Anticipating such criticisms, Patrick Conway, MD, MSc, Deputy Administrator for Innovation and Quality, and Chief Medical Officer at CMS, addressed these concerns in a telephone conference with healthcare stakeholders and press representatives.

“Nothing in this proposed test would tell doctors and other clinicians what to prescribe and when….This proposed model would reimburse all providers for the cost of every drug plus an add-on payment to cover administrative fees,” said Dr Conway. “I worked this past weekend caring for patients as a physician and did not think once about the reimbursement for drugs that I prescribed. That is what we want for all doctors, all the time.”
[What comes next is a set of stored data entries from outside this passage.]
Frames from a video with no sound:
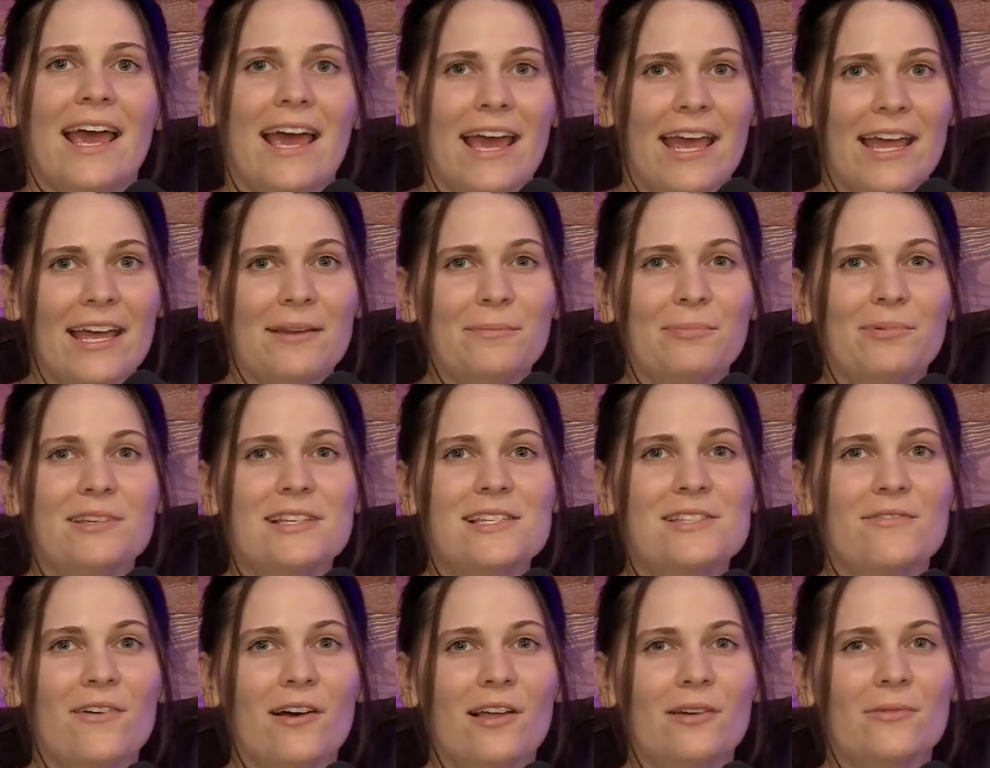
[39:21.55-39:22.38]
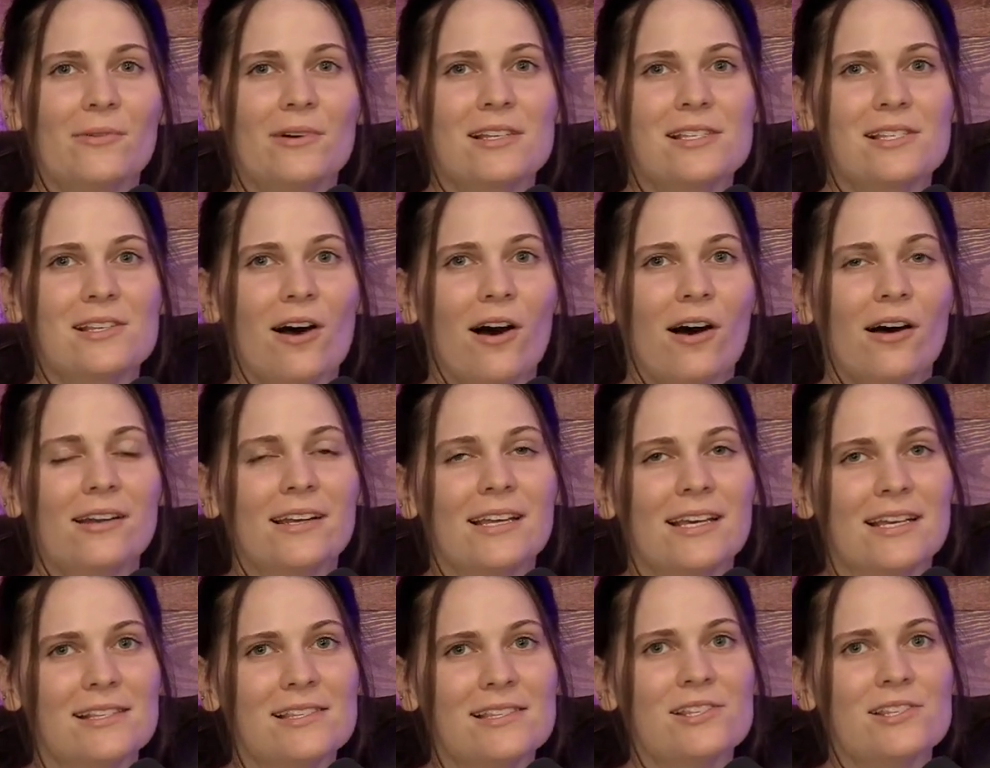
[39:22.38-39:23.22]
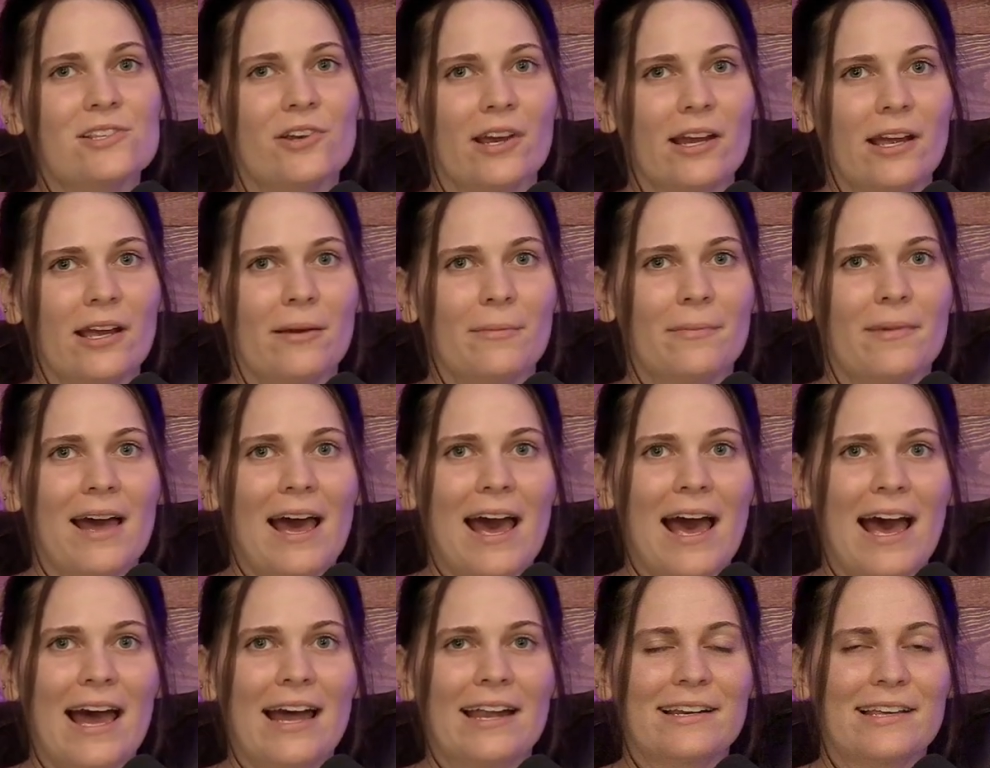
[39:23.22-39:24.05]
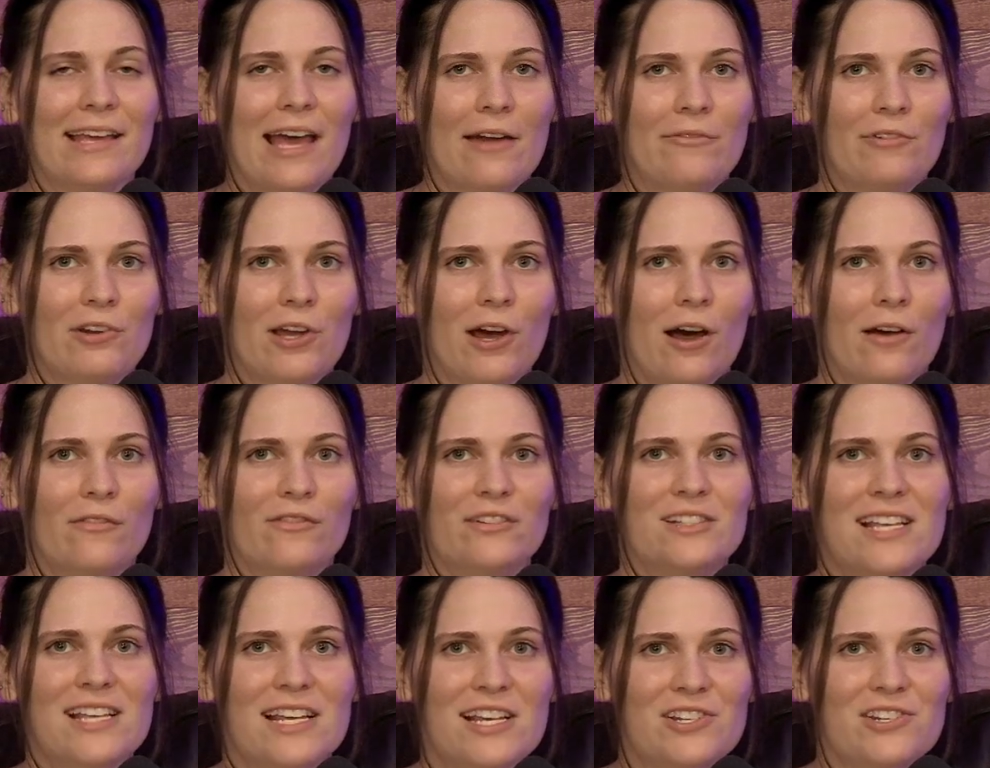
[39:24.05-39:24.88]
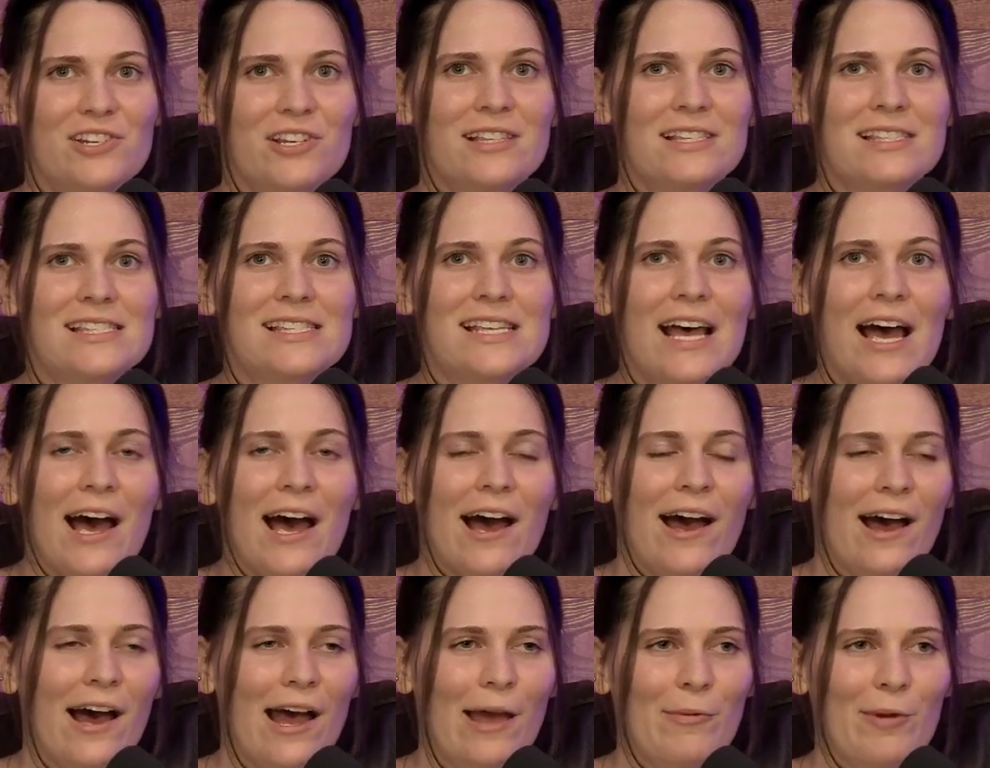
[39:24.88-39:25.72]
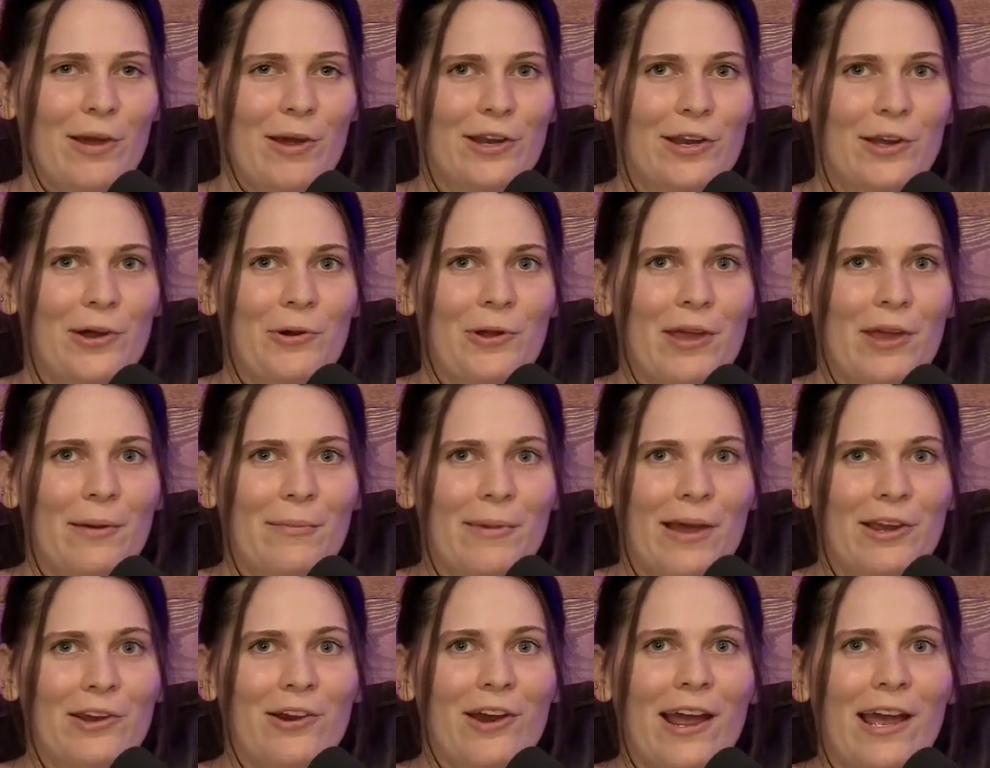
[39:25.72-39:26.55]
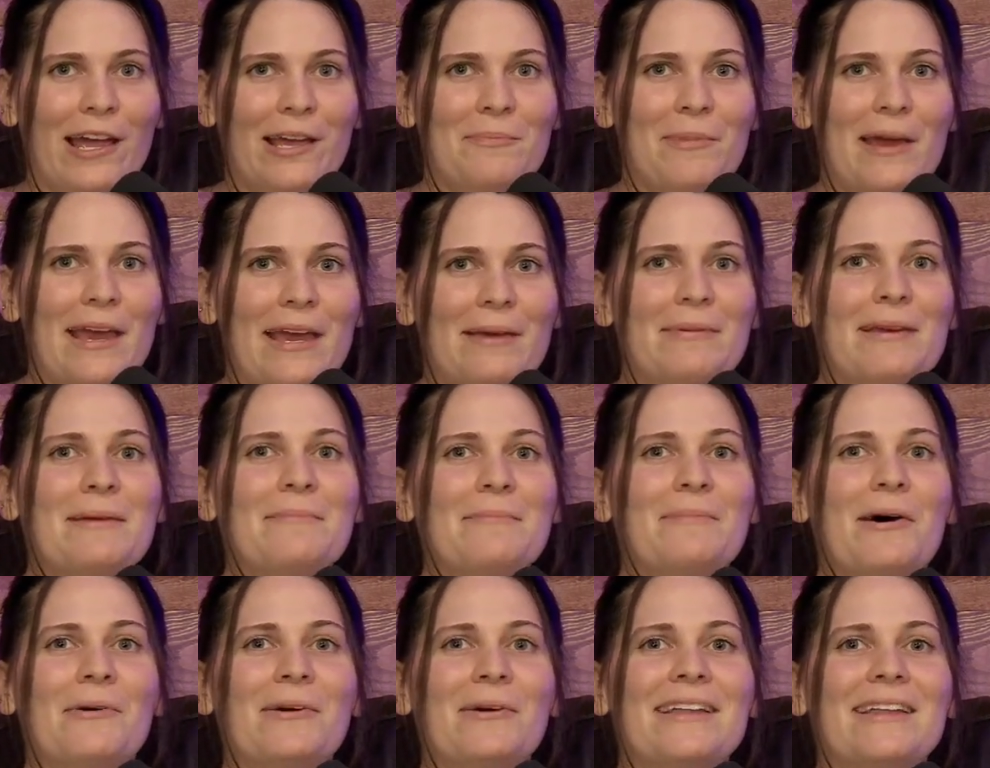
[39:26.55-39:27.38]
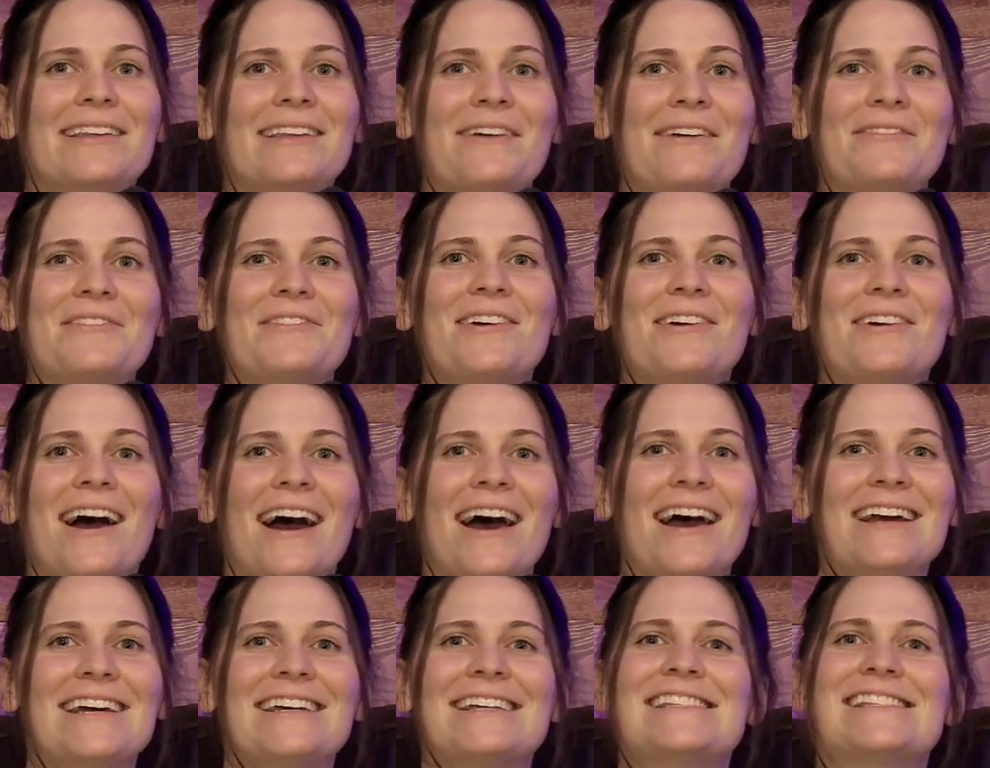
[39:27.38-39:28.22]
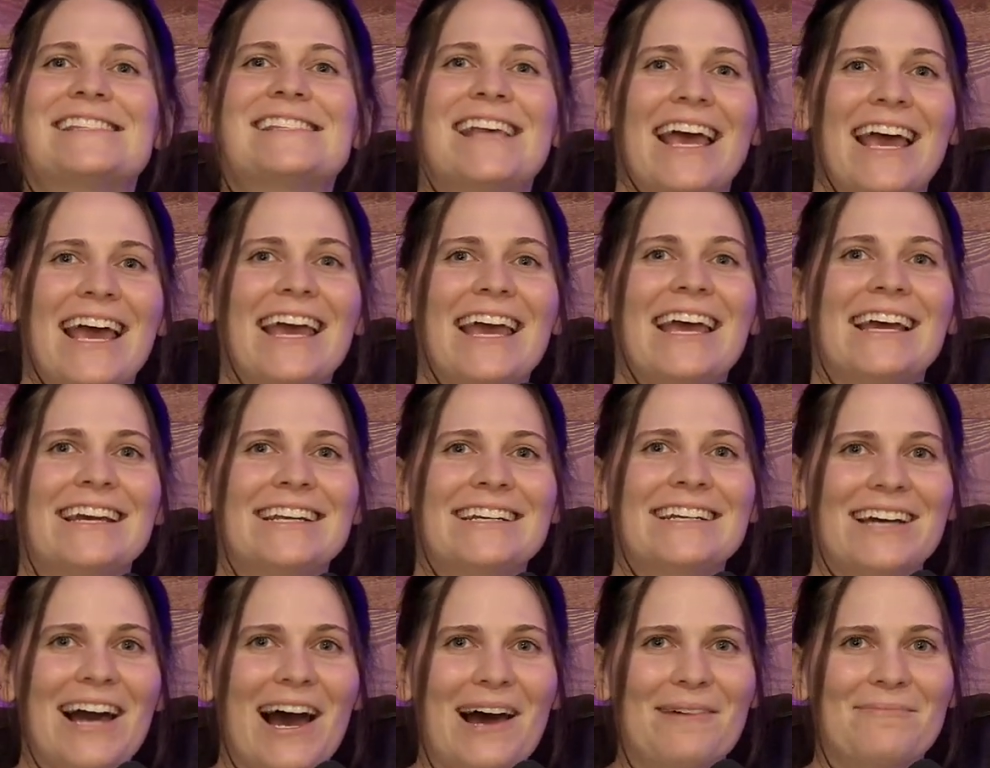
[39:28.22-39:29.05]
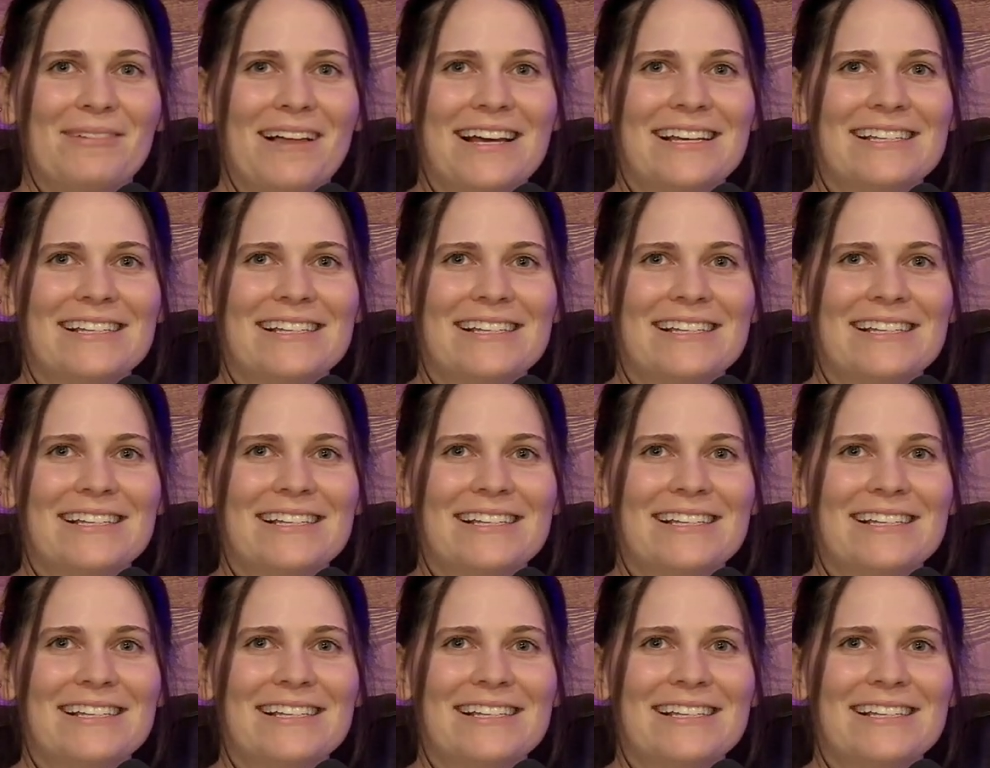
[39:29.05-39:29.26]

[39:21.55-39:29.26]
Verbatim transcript: And please follow us on Instagram at Calvary Conversations. I better go get my crying baby, but we love you guys, and God bless.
He added, “We believe that this model will maintain or increase patient access to all the medicines they need, and patients will benefit from better care and better value over time.”




References

  1. Centers for Medicare & Medicaid Services (CMS), HHS. Medicare program; Part B drug payment model. Proposed rule. Fed Regist. 2016;81:13229-13261.
  2. AARP. AARP supports CMS’ Medicare Part B demonstration project. Press release. March 23, 2016. www.aarp.org/about-aarp/press-center/info-03-2016/aarp-supports-cms-medicare-part-b-demo-project.html. Accessed April 8, 2016.
  3. Lichter AS. CMS proposal modifying ASP misses the mark when rational payment reform is needed. March 8, 2016. www.asco.org/advocacy/cms-proposal-modifying-asp-misses-mark-when-rational-payment-reform-needed. Accessed April 8, 2016.
  4. Gould BJ. Community Oncology Alliance letter to Mrs. Sylvia Burwell and Mr. Andy Slavitt. March 9, 2016.
  5. Community Oncology Alliance. Landmark study takes in-depth look at cost drivers of cancer care. April 4, 2016. www.communityoncology.org/site/blog/detail/ 2016/04/04/landmark-study-takes-in-depth-look-at-cost-drivers-of-cancer-care.html. Accessed April 8, 2016.